Job Hunting

Good-bye COO, Hello More Responsibility

Fewer and fewer large companies have chief operating officers, meaning CFOs are getting more operational responsibility. That should position them ...
David McCannSeptember 24, 2012

For all the talk about CFOs being CEO candidates, the jump is still a rarity at large companies. But the gradual, long-term waning of the chief operating officer title from the corporate landscape may make it more common in the future.

That decline has been steady since 2000, when 47% of the 669 companies included in either the Fortune 500 or S&P 500 had COOs. This year only  35% do, according to executive-recruiting firm Crist|Kolder’s Volatility Report 2012.

That trend is important for finance chiefs. “When the COO goes away, the CFO is the one most commonly tasked with taking on a lot of operational responsibility,” says Tom Kolder, the recruiter’s president. “That allows him or her to be a much more competitive and compelling candidate for the CEO chair when it becomes available.”

In fact, for the most part large companies today have a COO only when they’re grooming that person to take over the top executive role. Many times, when that changing of the guard occurs, the company does not back-fill the operational role and the CFO becomes the company’s number-two executive.

This year more than half (54%) of those with new CFO jobs who were externally recruited jumped industries in doing so, compared with only 23% of CEO hires from outside the company. “We believe we will find over time that as CFOs take on more operating responsibilities and become more of a succession alternative, that gap is going to close,” Kolder says.

However, the data do not yet show evidence of increasing upward mobility for CFOs. The percentage of chief-executive hires with finance backgrounds, which had spiked far above historical norms during the financial crisis, is now even lower than before the crisis (see chart).

Among CEOs hired in 2012, 47% had mostly recently been COOs, compared with a relatively microscopic 4% who were CFOs. That hasn’t changed much over the years. Among all CEOs  in the dataset no matter when they were hired, 46% were COOs immediately beforehand, compared with 6% who were finance chiefs.

Overall, the market for top executive talent is brisk right now, observes Kolder. “Over the last few years, companies have been very focused on cost, efficiency, and process, and less so on succession planning and investment in management development,” he says. “Now the supply for C-suite talent is woefully behind the demand.”

CFO volatility, which Crist|Kolder defines as the percentage of positions that open up, are filled, or both within a calendar year, is 13.4% this year. That is up from 12.6% in 2011 and 11.8% in 2010, which was the lowest figure since 1995, when the recruiting firm’s statistical analysis began.

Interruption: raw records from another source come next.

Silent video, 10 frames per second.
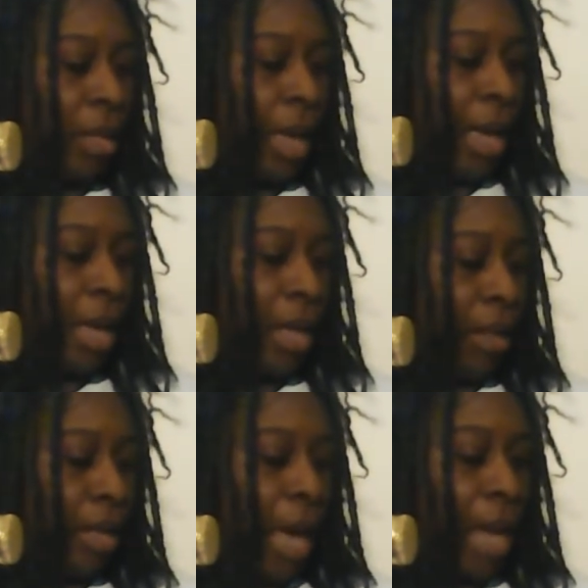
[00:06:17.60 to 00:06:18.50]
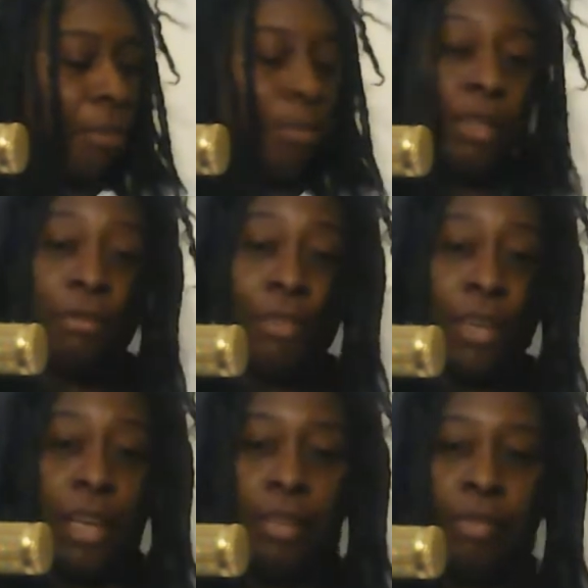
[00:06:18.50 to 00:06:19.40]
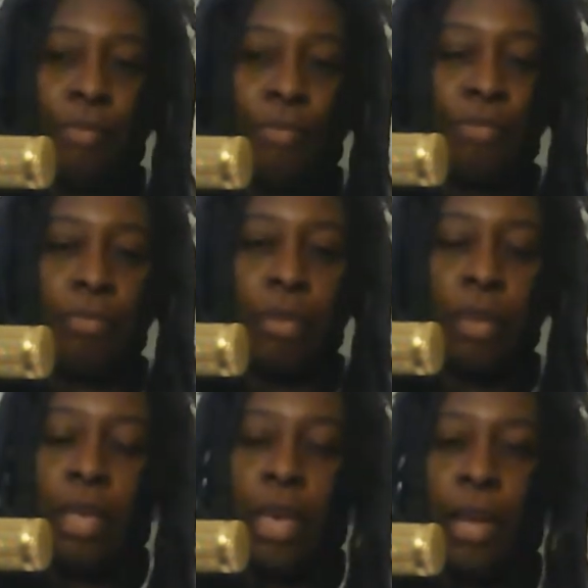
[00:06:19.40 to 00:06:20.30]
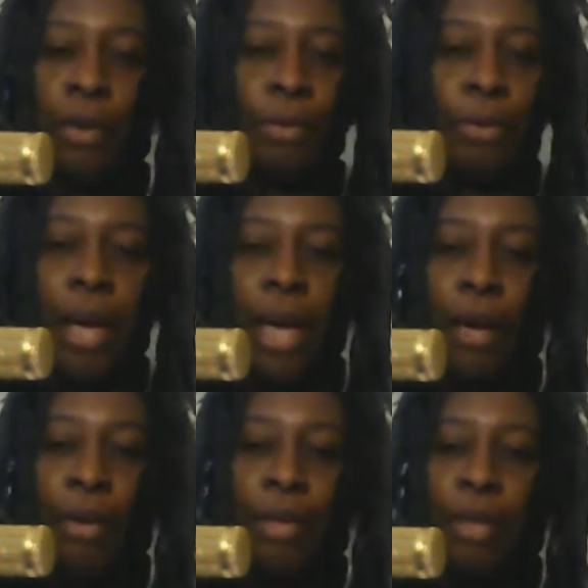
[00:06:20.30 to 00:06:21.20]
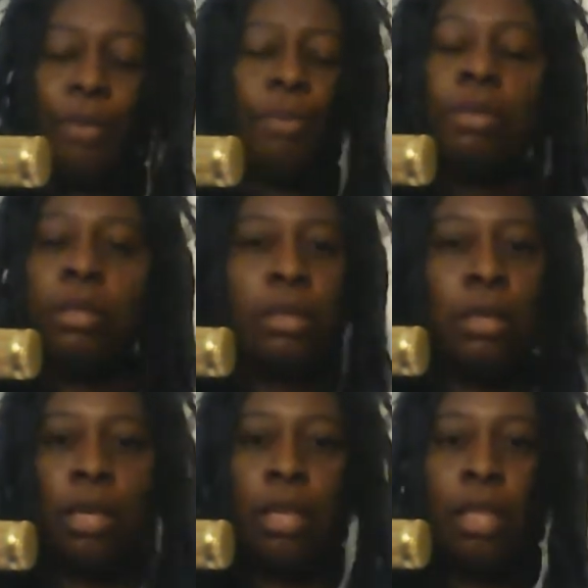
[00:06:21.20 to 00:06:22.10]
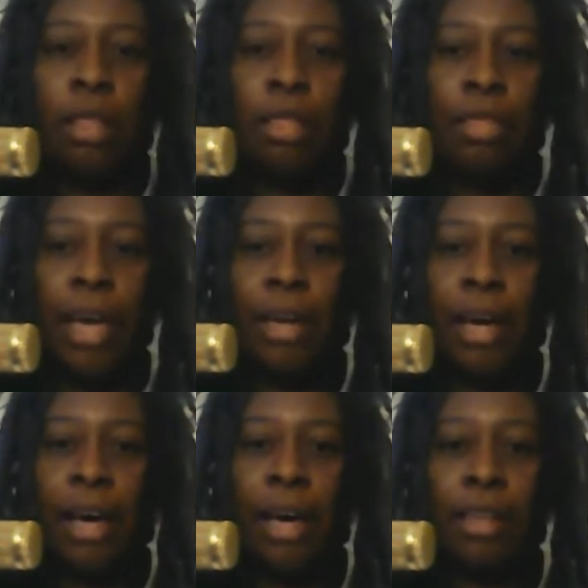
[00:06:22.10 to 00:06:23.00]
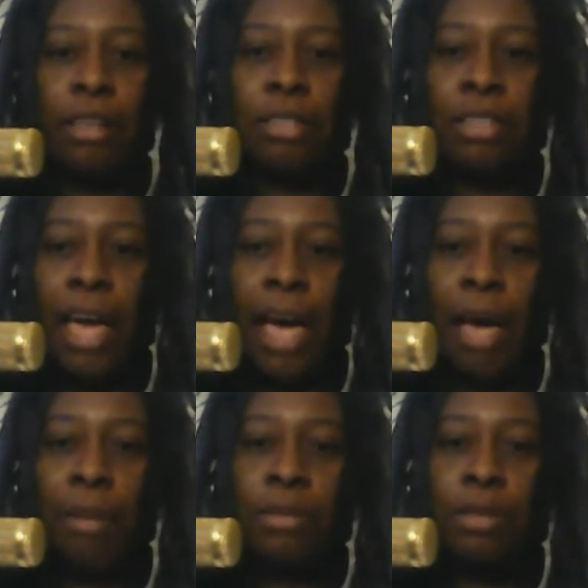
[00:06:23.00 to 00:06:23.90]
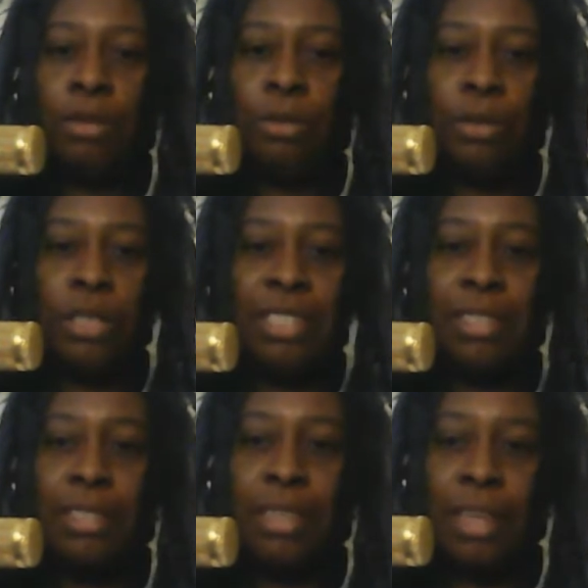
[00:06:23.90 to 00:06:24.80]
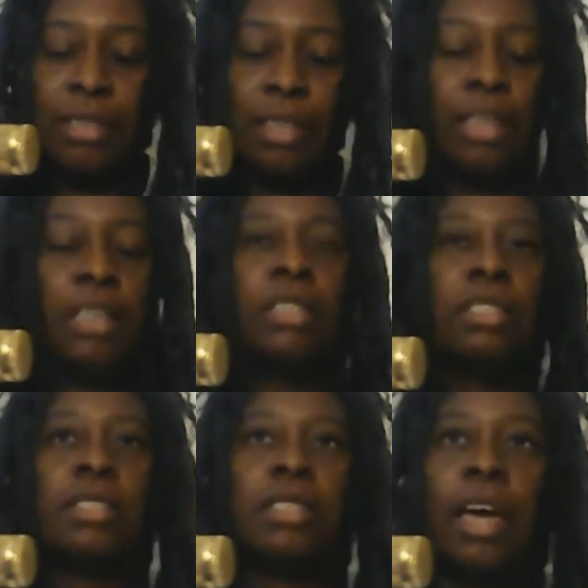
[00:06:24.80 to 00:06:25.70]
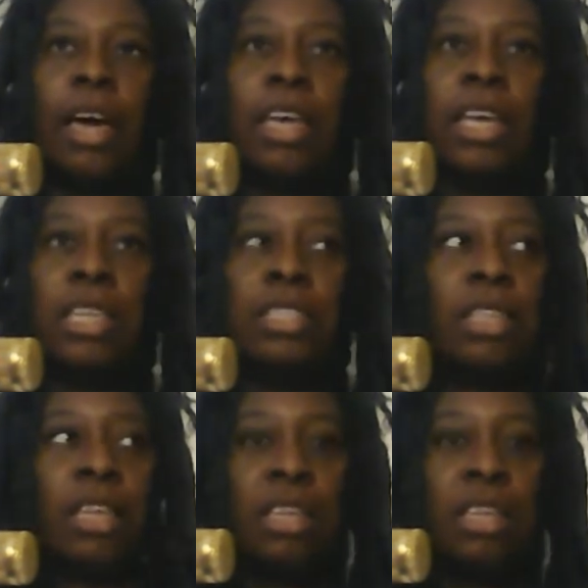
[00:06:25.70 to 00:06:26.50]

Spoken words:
Adam Levine, I don't know how. That guy looks absolutely disgusting. He looks like he's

(Data for the report is through July 31 and includes projections, based on current and historical trends, through year-end in order to make comparisons with previous years.)

Here are some other nuggets from the analysis:

  • The percentage of externally recruited CFO hires this year, at 45%, is the second-highest since 1995, trailing only the 50% recorded in 2002.
  • Among CEOs hired this year in the energy and financial sectors, 22% and 21%, respectively, have CFO experience. At the other end of the spectrum, only 5% of newly hired technology CEOs have been finance chiefs.
  • Ten percent of CFOs in the dataset are women, led by 16% in the retail sector, but only 7% in health care and technology.
  • A bachelor’s degree is the terminal degree for 39% of CFOs, while for 51% it is an MBA and for 10% it’s another kind of advanced degree.
  • After years of high turnover among CFOs at the 32 companies in the dataset that received TARP funds in late 2008 and 2009, there has been zero turnover so far in 2012.